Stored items
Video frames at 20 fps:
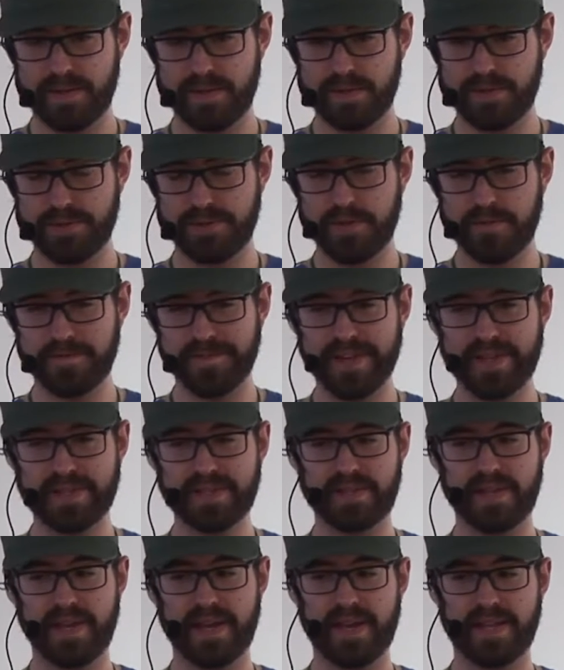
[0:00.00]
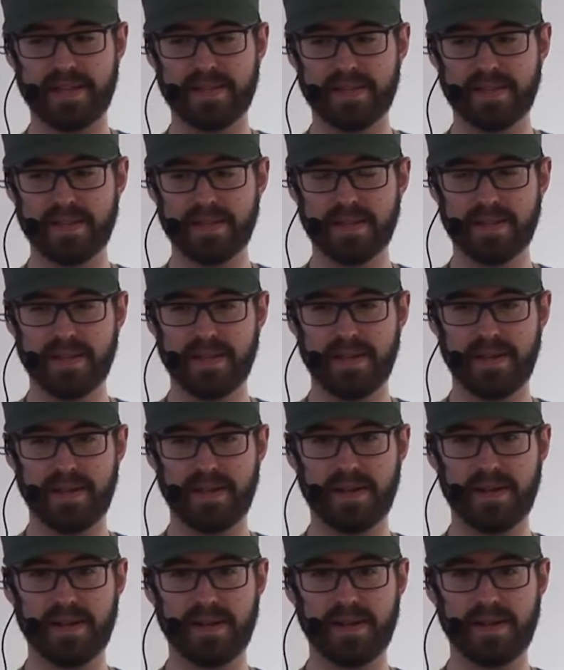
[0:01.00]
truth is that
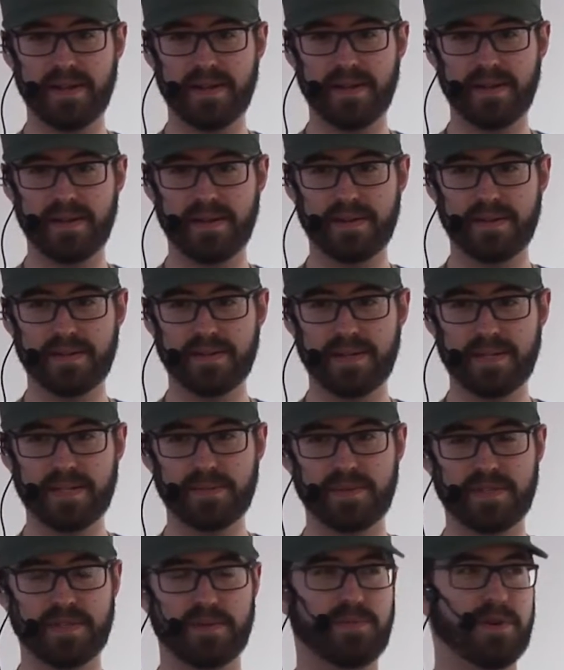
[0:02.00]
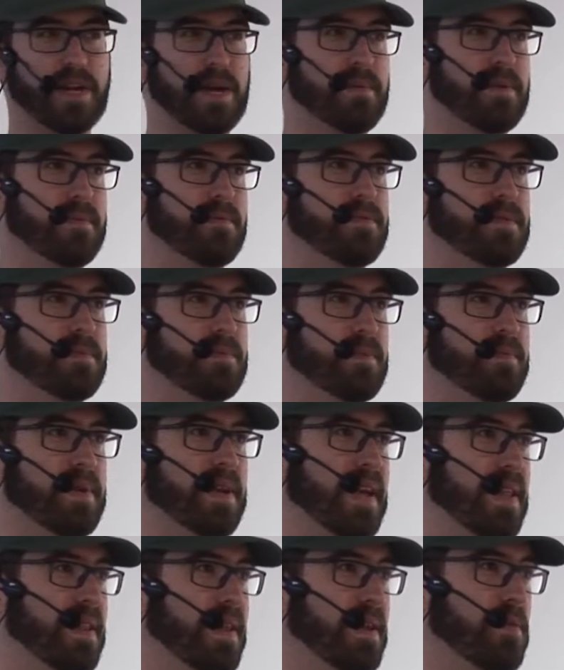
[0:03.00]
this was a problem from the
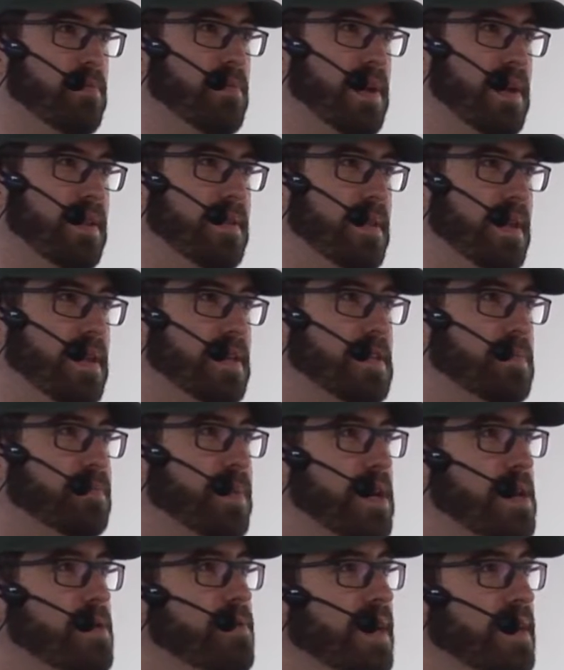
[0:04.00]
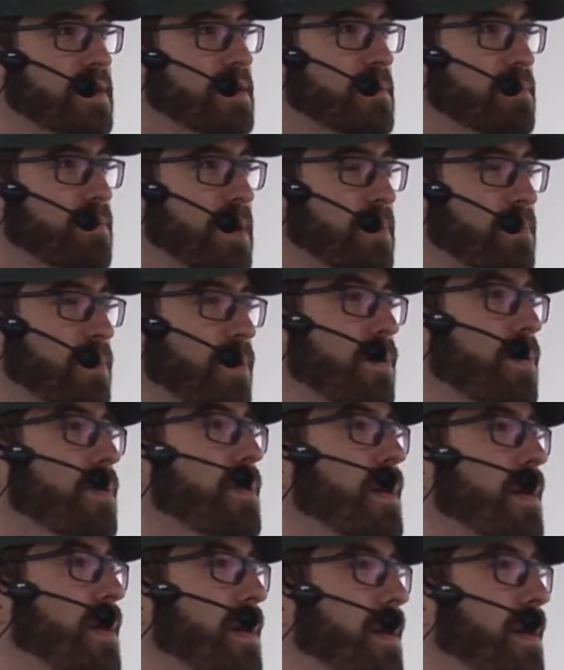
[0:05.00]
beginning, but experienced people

## WHAT YOU NEED TO DO
For each line above, output its wording exactly and leave out any picture.

## ANSWER BELOW
Video frames at 20 fps:
[0:00.00]
[0:01.00]
truth is that
[0:02.00]
[0:03.00]
this was a problem from the
[0:04.00]
[0:05.00]
beginning, but experienced people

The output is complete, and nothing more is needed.